§ To do
An exact repetition of the data is required; no picture should appear in it.

----- Data to process

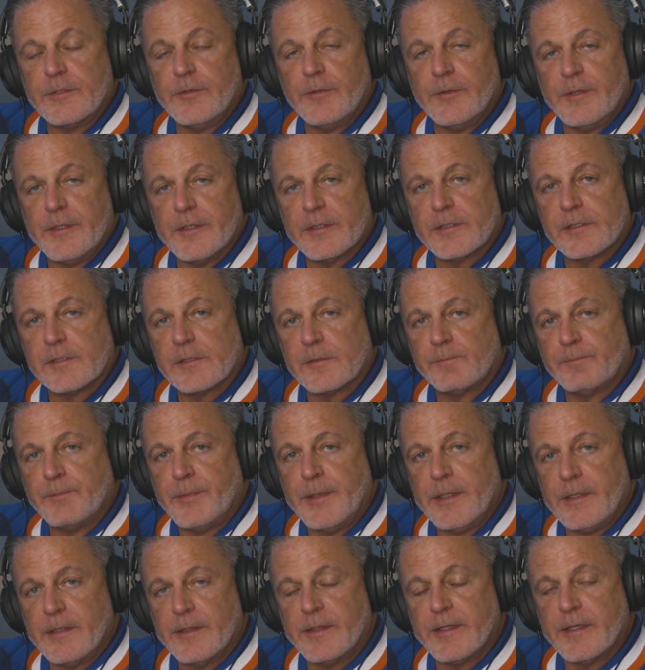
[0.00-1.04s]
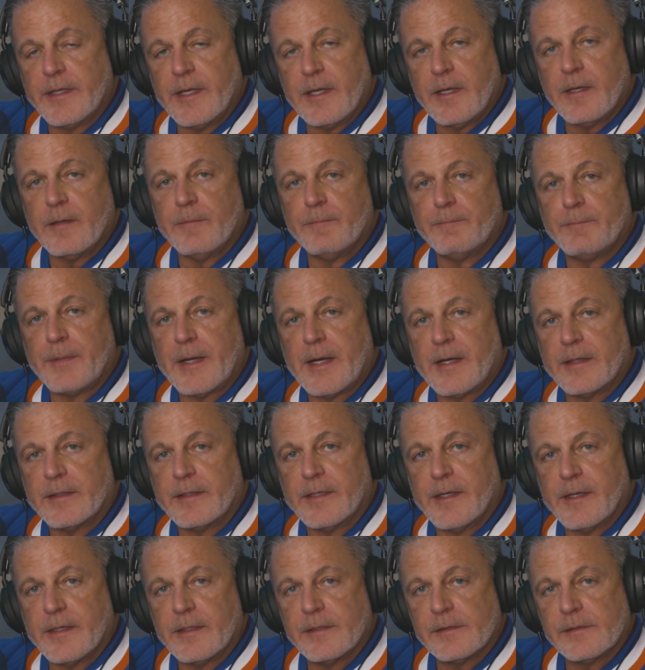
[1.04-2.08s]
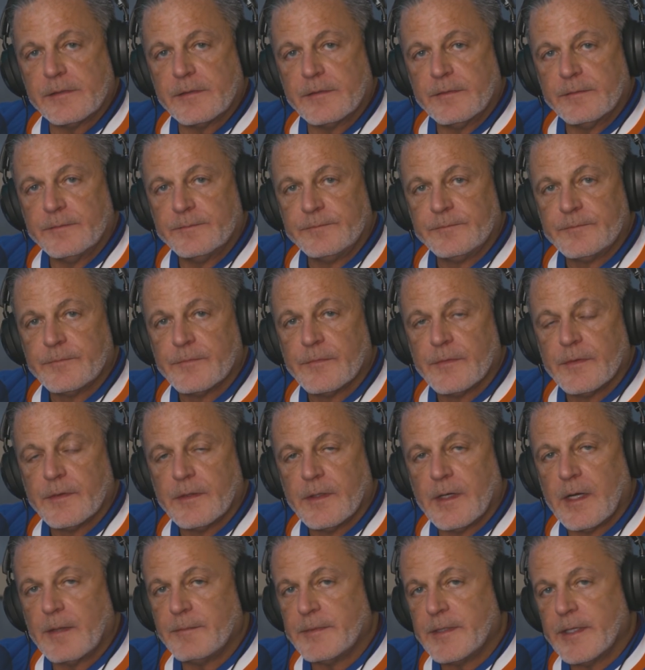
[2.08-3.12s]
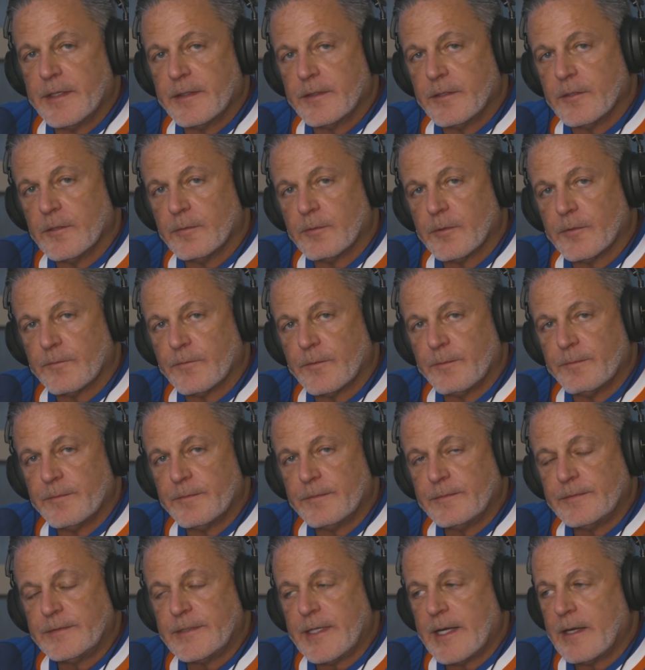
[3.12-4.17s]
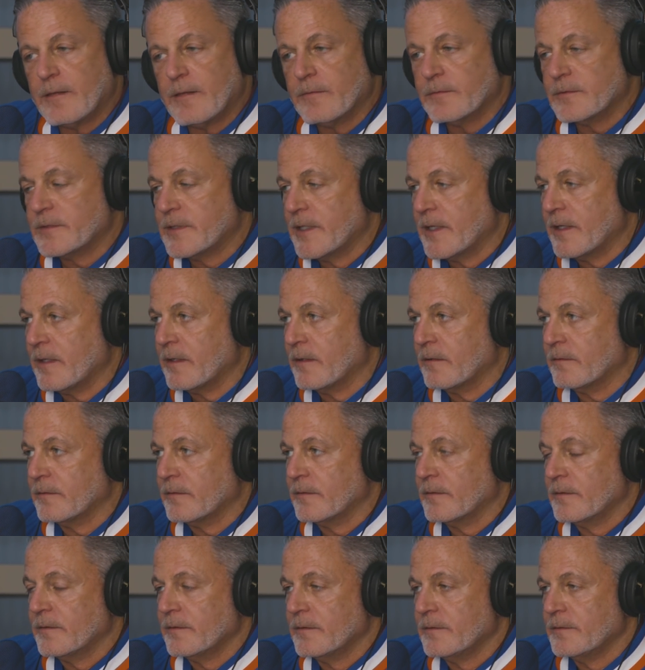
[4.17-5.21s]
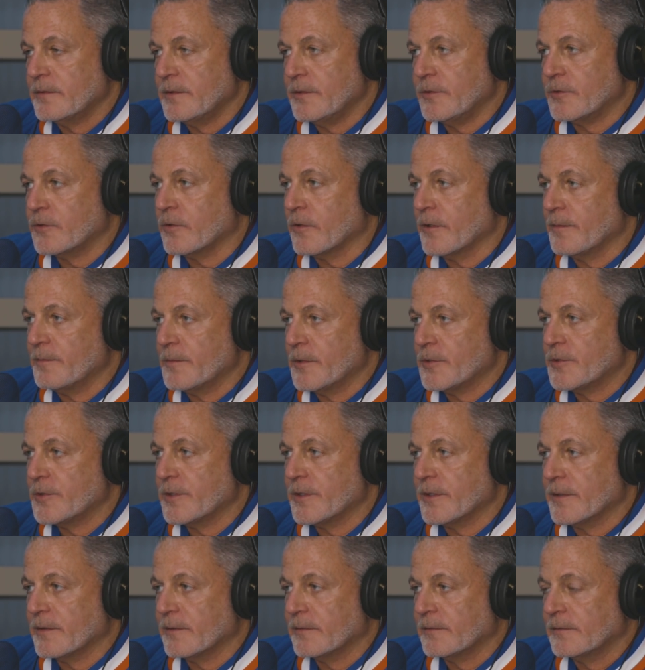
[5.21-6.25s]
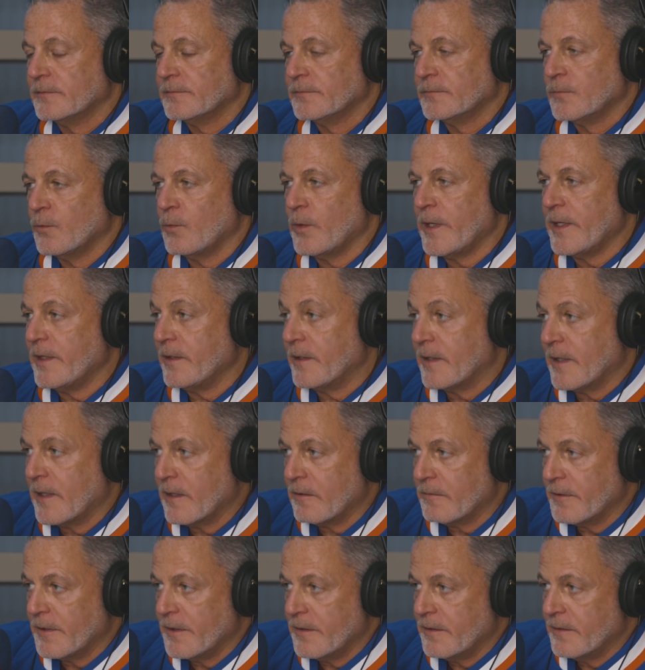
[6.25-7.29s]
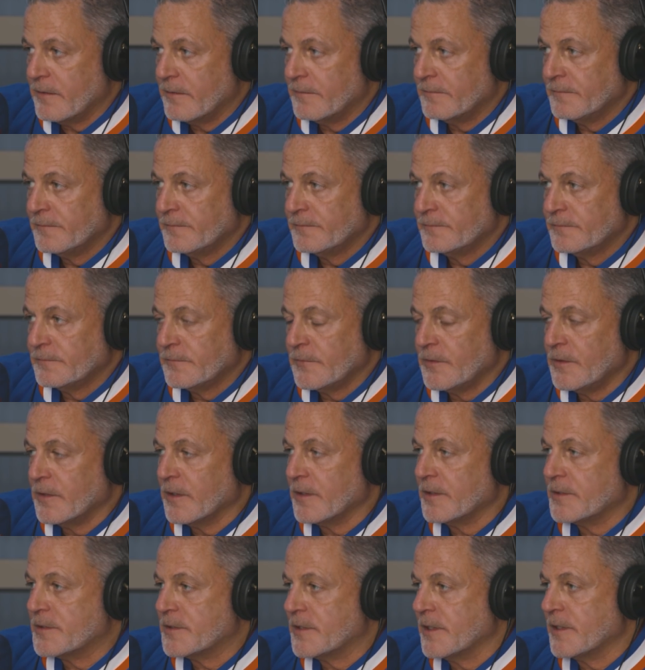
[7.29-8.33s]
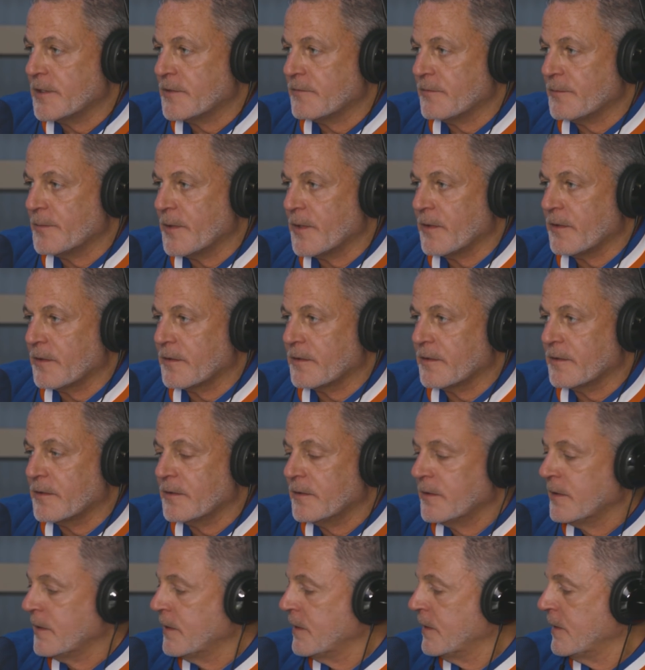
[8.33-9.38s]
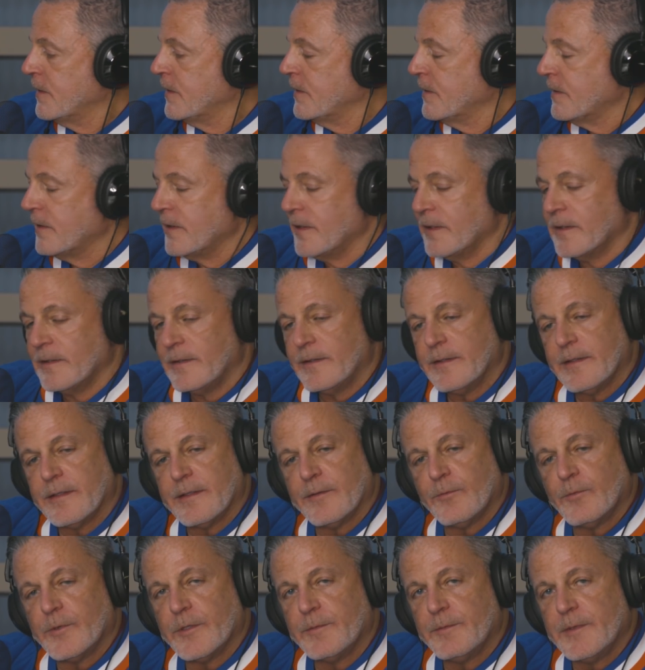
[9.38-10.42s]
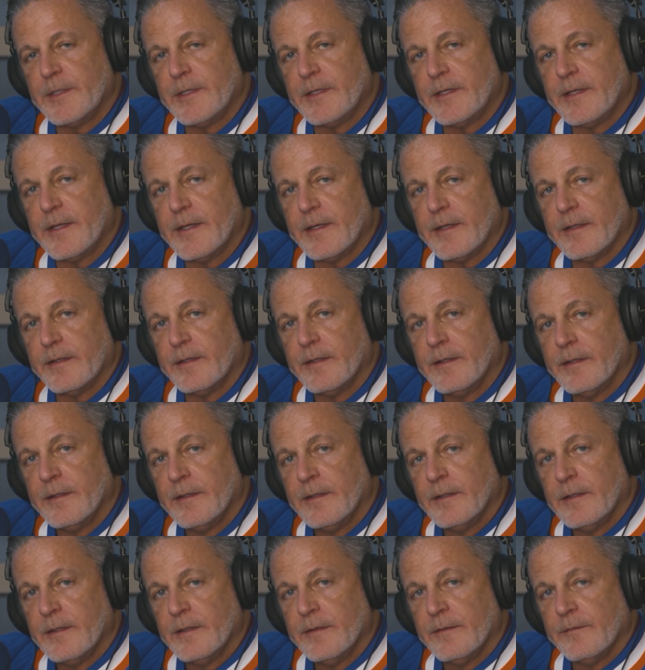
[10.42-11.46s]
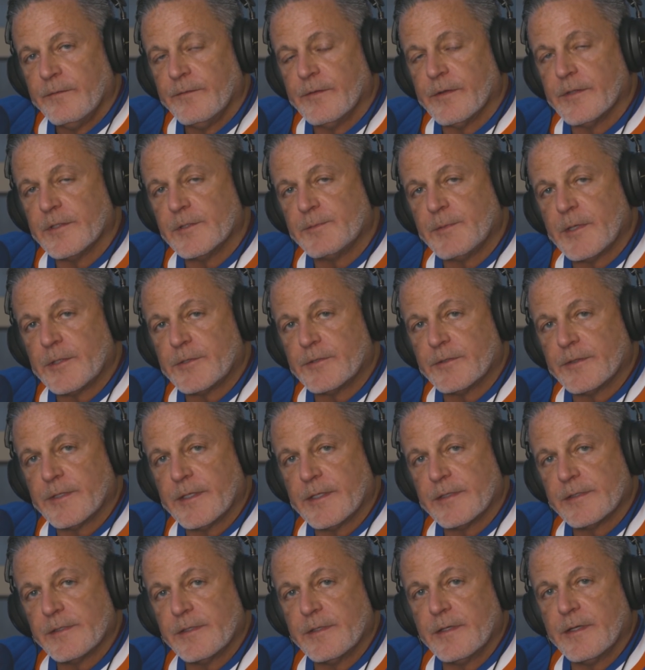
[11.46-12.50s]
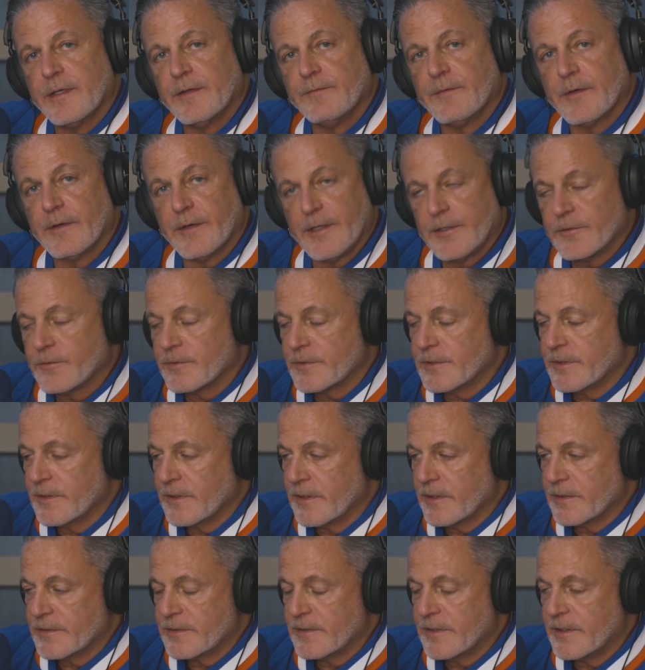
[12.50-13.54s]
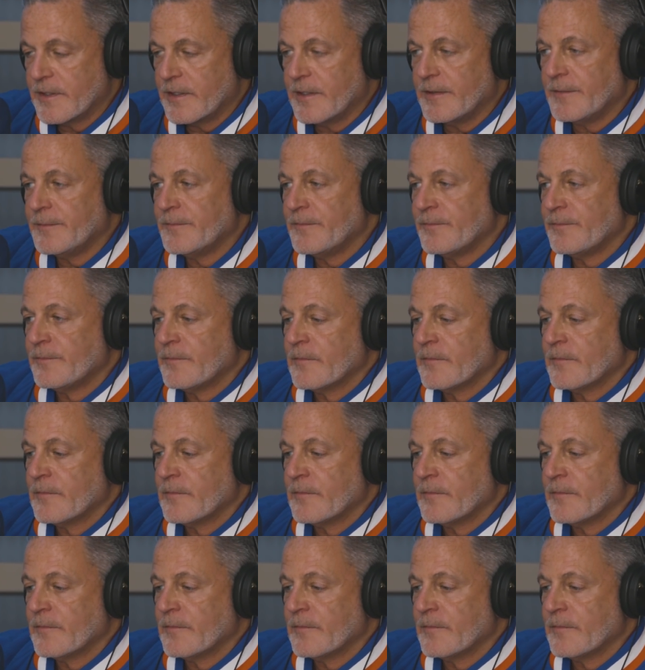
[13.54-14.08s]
to the Speed of the Game podcast. I'm Dan Gilbert from downtown Detroit, Michigan, Wayne County, United States of America. And with me today, very special guest today, very interesting guest today,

----------

§ Solution for this problem
[0.00-1.04s]
[1.04-2.08s]
[2.08-3.12s]
[3.12-4.17s]
[4.17-5.21s]
[5.21-6.25s]
[6.25-7.29s]
[7.29-8.33s]
[8.33-9.38s]
[9.38-10.42s]
[10.42-11.46s]
[11.46-12.50s]
[12.50-13.54s]
[13.54-14.08s]
to the Speed of the Game podcast. I'm Dan Gilbert from downtown Detroit, Michigan, Wayne County, United States of America. And with me today, very special guest today, very interesting guest today,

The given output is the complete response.